More generally, the judgments passed on rulers and their actions fall into either of two categories: good rulers and bad rulers. Good rulers are reasonable, rational, progressive when appropriate, and tend to come from the North. In one instance, he explicitly calls Agostino Depretis “in certain ways very Piedmontese--sensible, cautious, and incorrupt--but his political power came from the southern deputies, especially the lawyers among them” (p. 255). Bad rulers are megalomaniacal, corrupt, incompetent, wily, opportunistic, and always bad at war. They are also, more often than not, unenlightened by more Western progress.

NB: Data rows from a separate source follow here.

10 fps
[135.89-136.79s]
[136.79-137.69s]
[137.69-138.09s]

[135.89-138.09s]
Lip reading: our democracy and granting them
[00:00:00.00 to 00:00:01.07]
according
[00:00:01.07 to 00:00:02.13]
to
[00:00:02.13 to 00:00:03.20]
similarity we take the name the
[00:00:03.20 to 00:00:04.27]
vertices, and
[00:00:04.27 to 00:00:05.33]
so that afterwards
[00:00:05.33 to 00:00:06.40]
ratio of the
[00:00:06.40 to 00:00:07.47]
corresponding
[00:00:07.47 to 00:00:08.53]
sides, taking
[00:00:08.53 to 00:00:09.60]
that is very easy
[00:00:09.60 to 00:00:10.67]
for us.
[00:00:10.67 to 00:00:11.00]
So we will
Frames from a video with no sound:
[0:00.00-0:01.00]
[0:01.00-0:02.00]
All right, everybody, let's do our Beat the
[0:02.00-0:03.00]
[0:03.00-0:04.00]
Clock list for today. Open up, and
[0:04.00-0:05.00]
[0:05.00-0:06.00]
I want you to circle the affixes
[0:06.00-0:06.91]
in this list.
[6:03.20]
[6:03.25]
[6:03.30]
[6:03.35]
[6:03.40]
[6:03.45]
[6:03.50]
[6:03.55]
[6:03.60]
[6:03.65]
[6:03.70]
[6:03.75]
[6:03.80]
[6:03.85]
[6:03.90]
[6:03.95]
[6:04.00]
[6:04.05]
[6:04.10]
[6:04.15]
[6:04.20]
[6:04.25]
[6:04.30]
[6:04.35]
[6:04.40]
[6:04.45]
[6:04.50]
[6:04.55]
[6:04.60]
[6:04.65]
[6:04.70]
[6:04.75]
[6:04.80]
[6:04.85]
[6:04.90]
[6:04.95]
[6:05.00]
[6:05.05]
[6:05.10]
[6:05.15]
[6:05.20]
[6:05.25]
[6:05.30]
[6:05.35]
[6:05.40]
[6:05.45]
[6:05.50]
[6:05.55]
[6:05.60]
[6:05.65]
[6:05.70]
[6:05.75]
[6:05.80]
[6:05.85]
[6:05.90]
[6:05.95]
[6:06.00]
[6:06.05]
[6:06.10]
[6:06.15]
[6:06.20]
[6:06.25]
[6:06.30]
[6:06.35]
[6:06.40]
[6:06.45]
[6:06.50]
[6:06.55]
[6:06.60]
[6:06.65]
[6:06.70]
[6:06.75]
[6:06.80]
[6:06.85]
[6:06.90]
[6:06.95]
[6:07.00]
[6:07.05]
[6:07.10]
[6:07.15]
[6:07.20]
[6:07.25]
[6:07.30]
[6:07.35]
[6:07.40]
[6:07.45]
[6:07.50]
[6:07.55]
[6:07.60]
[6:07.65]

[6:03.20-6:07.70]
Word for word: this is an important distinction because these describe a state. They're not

For example, when he writes on the rule and reforms of the House of Savoy in Piedmont, Gilmour concludes that “such reforms as the government undertook in the early eighteenth century owed little to the Enlightenment: they were inspired by the absolutist example of Louis XIV rather than by any ideas of the Philosophes” (p. 126).
Gilmour’s prose is captivating and charging, and he has a certain flair for debunking myths about Italian history (for example, Verdi was not a nationalist; Piedmont annexed the rest of Italy, it did not unite it), but the narrative of The Pursuit of Italy does not offer a political history, let alone a history of the complex relations between society, culture, and politics, which would have sustained Gilmour’s argument about Italian nationalism or the lack thereof. Instead, we receive Gilmour’s derivative of political historiography of the Risorgimento in the form of judgment, constructed as a chronicle of failures rather than a plot of action, which he bases on and then projects on what he sees as “essential Italy.” Throughout the book, Gilmour presents quotations of Italians’ self-deprecating judgments about their country’s essential characters and shortcomings. Yet unlike Mack Smith, who demanded that such expressions be analyzed and explained in themselves, Gilmour takes these statements to explain history.
One possible reason for the absence of social history might be that recent social historiography of modern Italy comes mainly from the Left, which Gilmour does not miss an opportunity to dismiss. He discards Antonio Gramsci, without any further explanation, as “simplistic,” and neglects Marxist historians’ accounts of popular insurrections during the 1860s (p. 235). Communists in general are suspect of their real intentions, even when after 1991 they were “masquerading as the Partito della Sinistra (PDS)” (p. 375). The tumultuous transformations in the Italian Left notwithstanding, for Gilmour Communists will be Communists. In a similar vein, he describes Neorealismo as a political fashion rather than an artistic movement worthy of appraisal on its own terms.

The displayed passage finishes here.